The toothbrushes attack

She is at home in the bathroom, but is part of a large-scale cyber attack. The electric toothbrush is programmed with Java and criminals have unknowingly installed malware on it, just like on 3 million other toothbrushes. One command is enough and the remote-controlled toothbrushes can simultaneously access the website of a Swiss company. The site collapses and is paralyzed for four hours. Millions of dollars in damage are caused.

This example, which seems like a Hollywood scenario, actually happened. It shows how versatile digital attacks have become. Stefan Zuger says:

Zuger is responsible for system technology at the Swiss branch of cybersecurity specialist Fortinet, based in Dietlikon, Zurich. If Baby monitor, webcam or even the electric toothbrushit doesn’t matter at all.

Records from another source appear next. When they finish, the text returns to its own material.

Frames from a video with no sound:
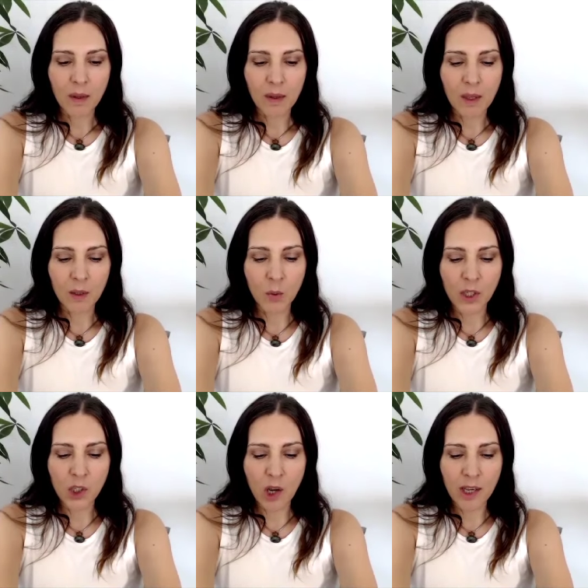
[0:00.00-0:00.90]
in
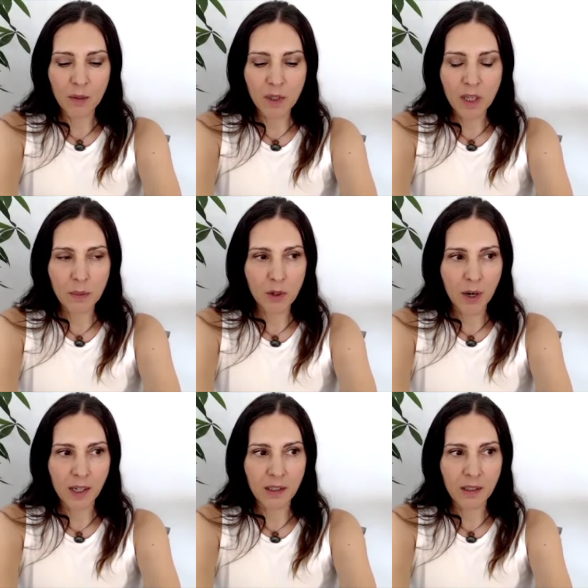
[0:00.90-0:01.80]
which I am
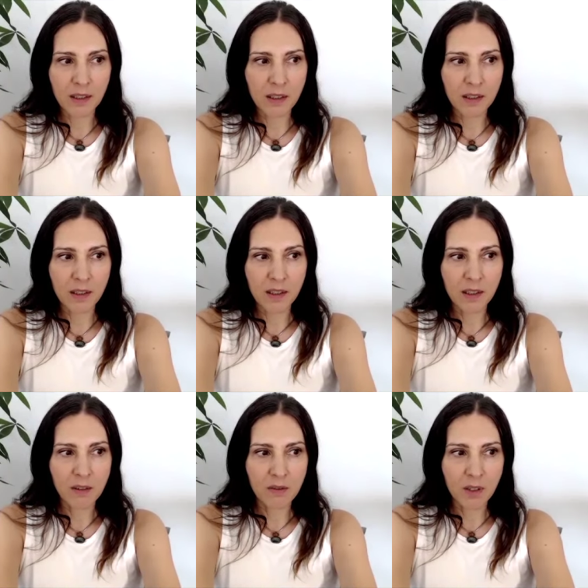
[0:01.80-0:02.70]
separated
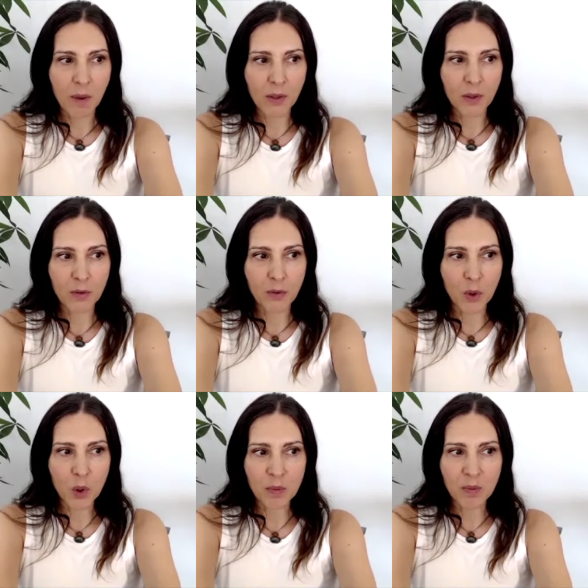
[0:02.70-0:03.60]
from other
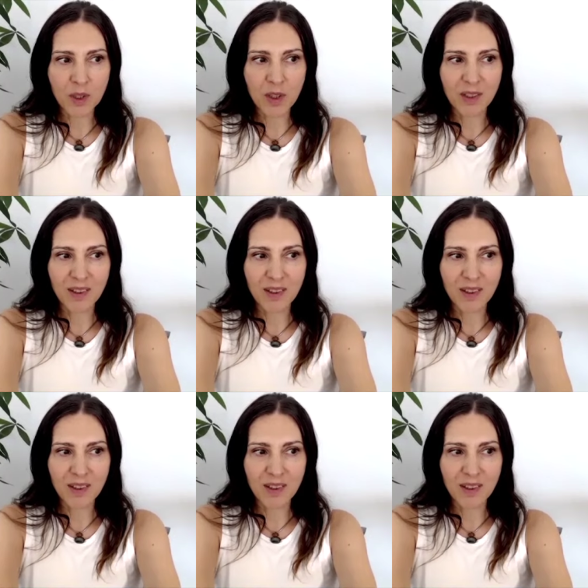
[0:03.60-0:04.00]
forms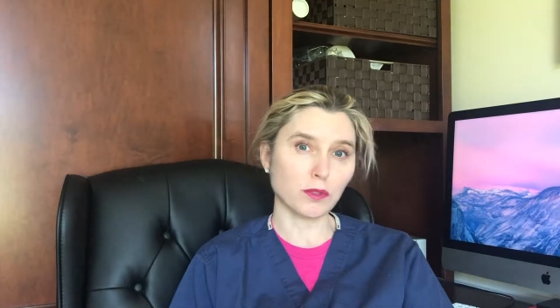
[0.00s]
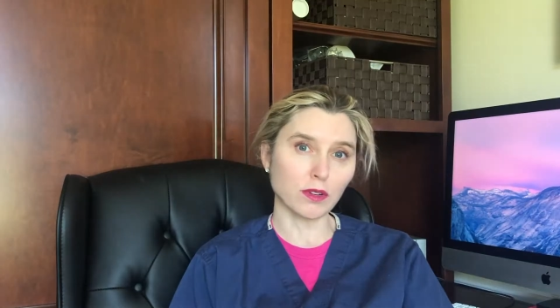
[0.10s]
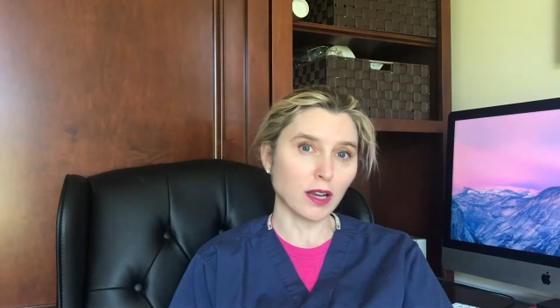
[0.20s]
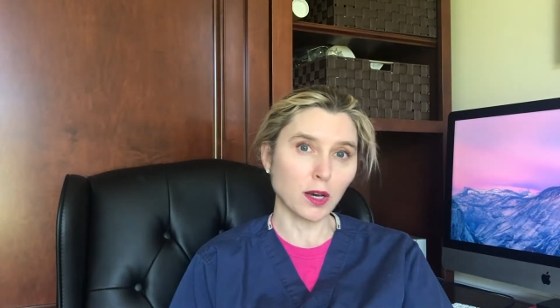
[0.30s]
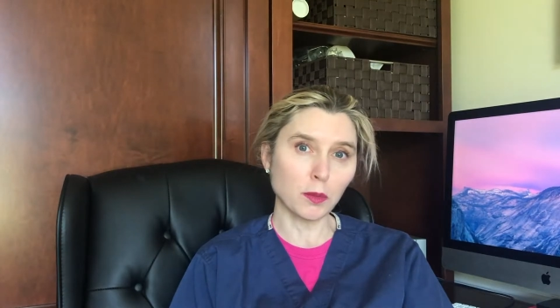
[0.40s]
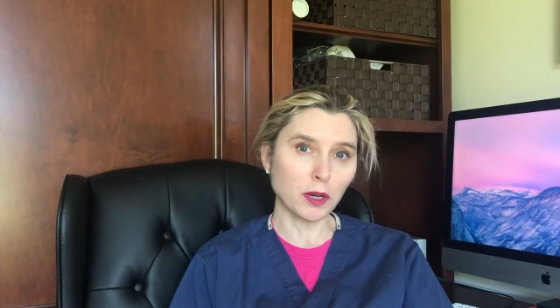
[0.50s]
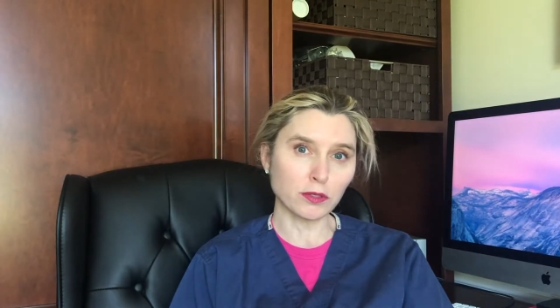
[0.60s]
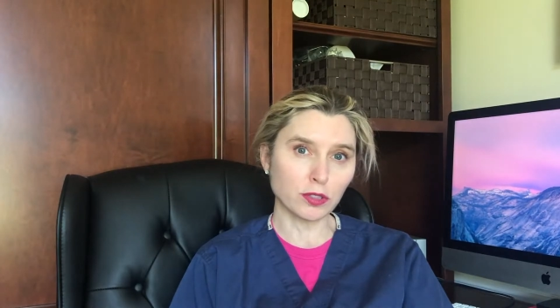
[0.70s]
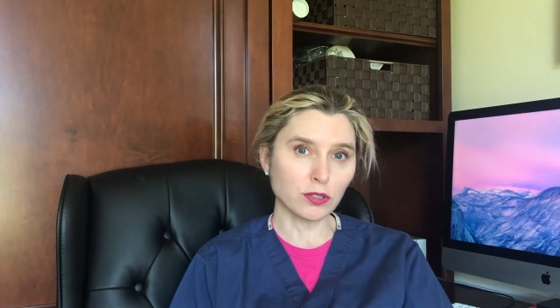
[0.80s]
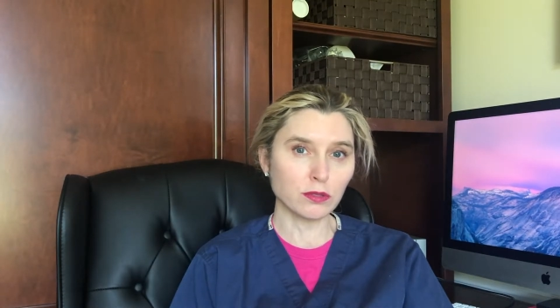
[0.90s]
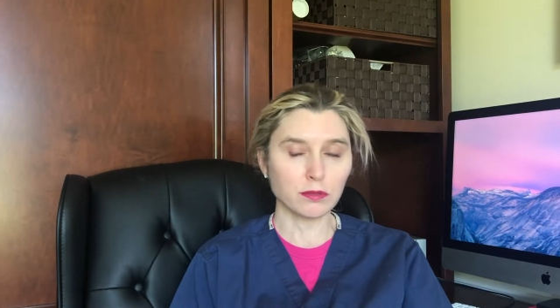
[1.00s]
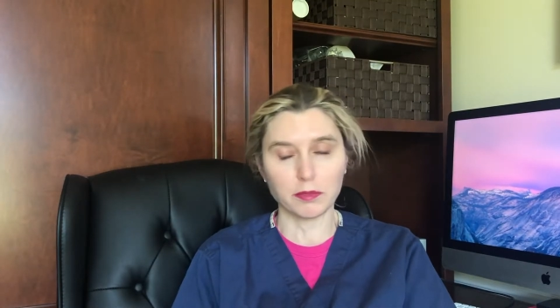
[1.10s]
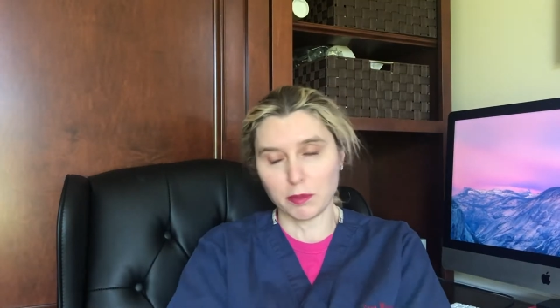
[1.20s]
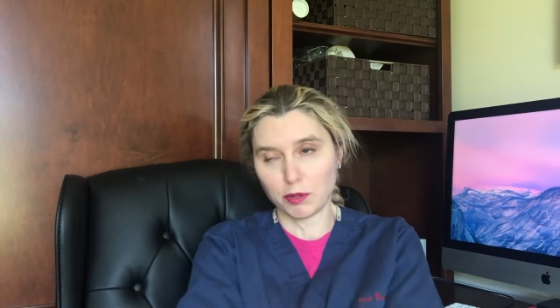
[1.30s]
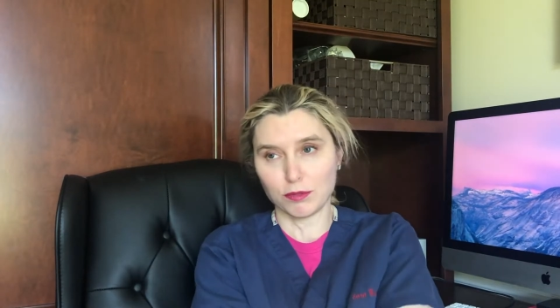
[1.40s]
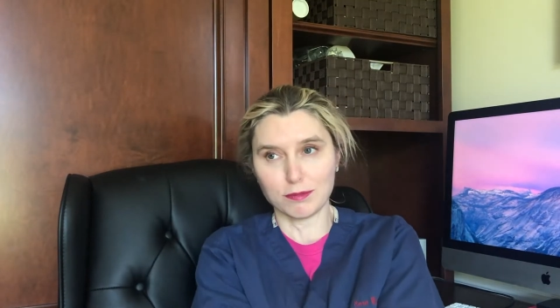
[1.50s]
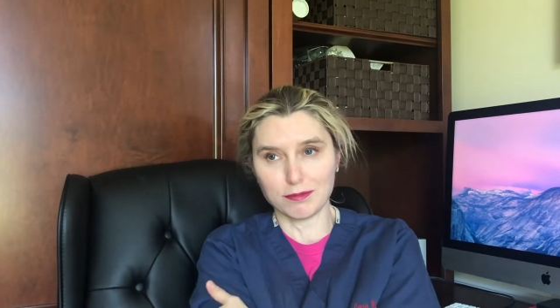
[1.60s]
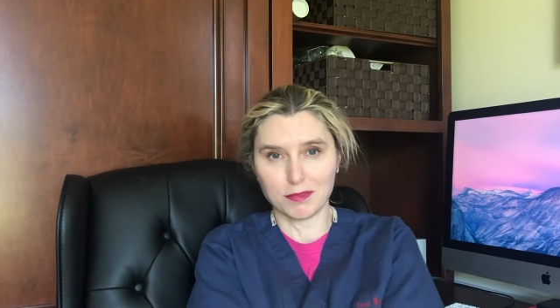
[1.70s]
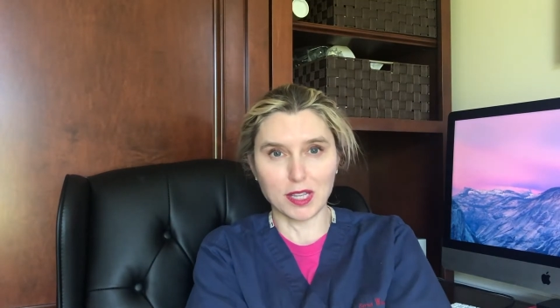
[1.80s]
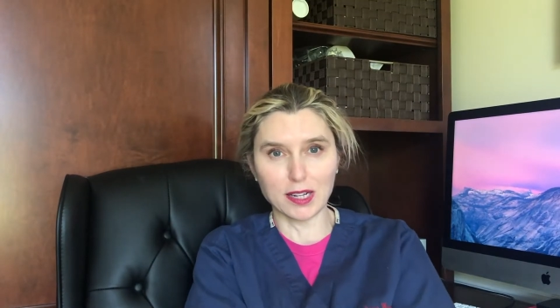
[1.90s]
with your elbow too. Maybe you
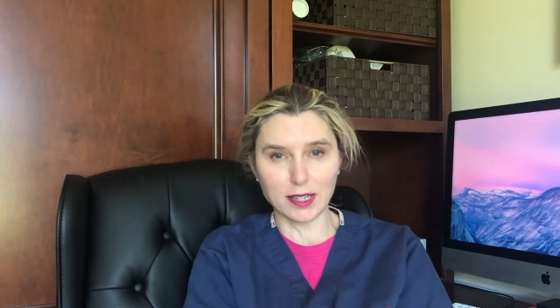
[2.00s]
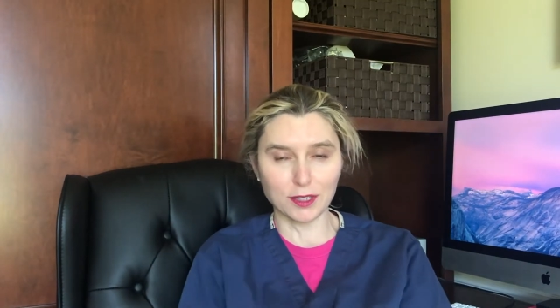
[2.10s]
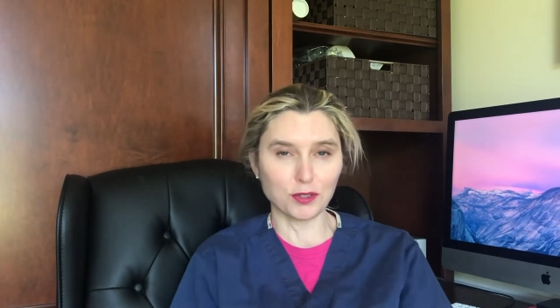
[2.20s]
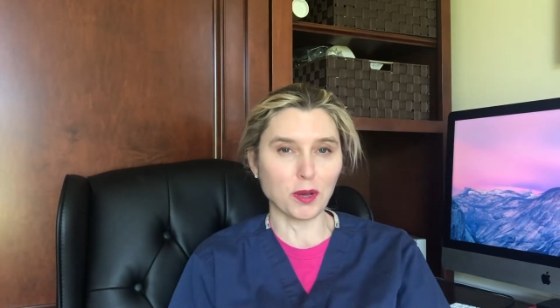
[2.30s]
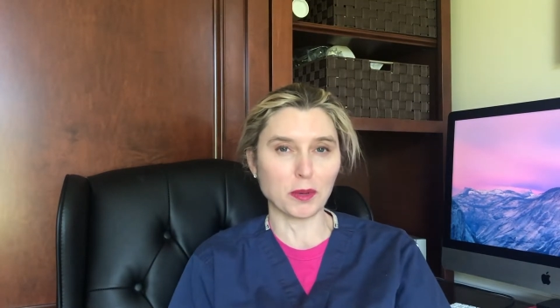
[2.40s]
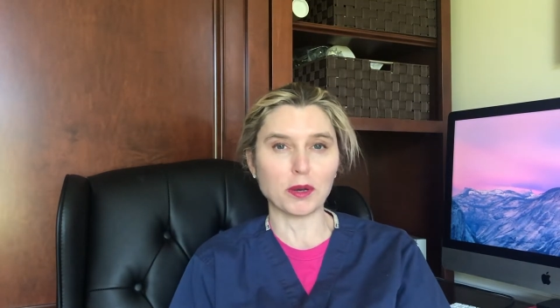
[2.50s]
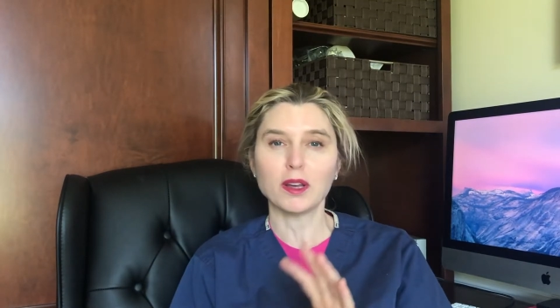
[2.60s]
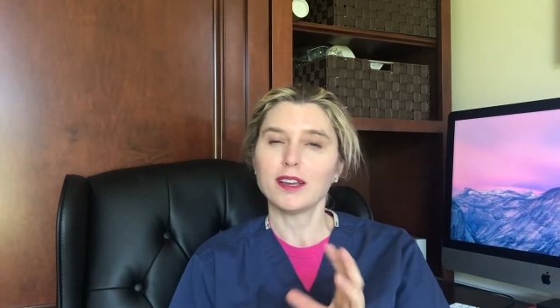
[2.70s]
sanitize your elbow.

Zuger describes another example: A restaurant about to host a wedding party receives an email. Shipped from the address of the local flower shop that organizes the decoration. Attached is a photo of what it should look like. But the email does not come from the flower shop, but from cyber criminals who have hidden malware in the image. Now all an employee has to do is click on the photo and the system is infiltrated.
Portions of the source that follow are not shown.